*Data section:*
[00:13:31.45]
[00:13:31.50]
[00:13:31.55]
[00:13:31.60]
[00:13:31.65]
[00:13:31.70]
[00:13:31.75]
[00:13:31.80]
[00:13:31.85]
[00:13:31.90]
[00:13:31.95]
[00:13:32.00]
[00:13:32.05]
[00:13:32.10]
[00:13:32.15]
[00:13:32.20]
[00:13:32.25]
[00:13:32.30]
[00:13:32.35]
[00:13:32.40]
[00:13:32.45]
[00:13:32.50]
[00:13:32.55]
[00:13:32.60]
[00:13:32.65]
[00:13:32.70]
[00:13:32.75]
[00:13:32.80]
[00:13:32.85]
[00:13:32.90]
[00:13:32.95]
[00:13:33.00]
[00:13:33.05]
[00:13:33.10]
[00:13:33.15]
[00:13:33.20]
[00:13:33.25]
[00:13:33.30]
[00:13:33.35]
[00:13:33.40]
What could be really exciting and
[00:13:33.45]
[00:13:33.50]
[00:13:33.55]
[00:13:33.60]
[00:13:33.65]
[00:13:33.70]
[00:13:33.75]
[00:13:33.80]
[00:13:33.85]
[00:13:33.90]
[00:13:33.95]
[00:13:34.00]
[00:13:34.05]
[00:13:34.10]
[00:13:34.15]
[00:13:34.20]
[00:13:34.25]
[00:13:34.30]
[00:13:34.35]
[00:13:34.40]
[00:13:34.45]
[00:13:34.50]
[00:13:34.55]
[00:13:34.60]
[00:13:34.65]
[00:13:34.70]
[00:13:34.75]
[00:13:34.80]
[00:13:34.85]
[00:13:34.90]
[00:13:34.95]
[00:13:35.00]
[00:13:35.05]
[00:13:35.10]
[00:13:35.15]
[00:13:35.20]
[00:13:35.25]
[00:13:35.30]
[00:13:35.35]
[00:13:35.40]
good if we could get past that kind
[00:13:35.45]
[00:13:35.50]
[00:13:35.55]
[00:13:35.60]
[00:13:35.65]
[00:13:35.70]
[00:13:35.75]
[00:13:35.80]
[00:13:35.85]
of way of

*Activity:* Everything from the line that contains "[00:13:33.95]" through the final line of the listing is to be restated word for word, and nothing more.

*Answer space:*
[00:13:33.95]
[00:13:34.00]
[00:13:34.05]
[00:13:34.10]
[00:13:34.15]
[00:13:34.20]
[00:13:34.25]
[00:13:34.30]
[00:13:34.35]
[00:13:34.40]
[00:13:34.45]
[00:13:34.50]
[00:13:34.55]
[00:13:34.60]
[00:13:34.65]
[00:13:34.70]
[00:13:34.75]
[00:13:34.80]
[00:13:34.85]
[00:13:34.90]
[00:13:34.95]
[00:13:35.00]
[00:13:35.05]
[00:13:35.10]
[00:13:35.15]
[00:13:35.20]
[00:13:35.25]
[00:13:35.30]
[00:13:35.35]
[00:13:35.40]
good if we could get past that kind
[00:13:35.45]
[00:13:35.50]
[00:13:35.55]
[00:13:35.60]
[00:13:35.65]
[00:13:35.70]
[00:13:35.75]
[00:13:35.80]
[00:13:35.85]
of way of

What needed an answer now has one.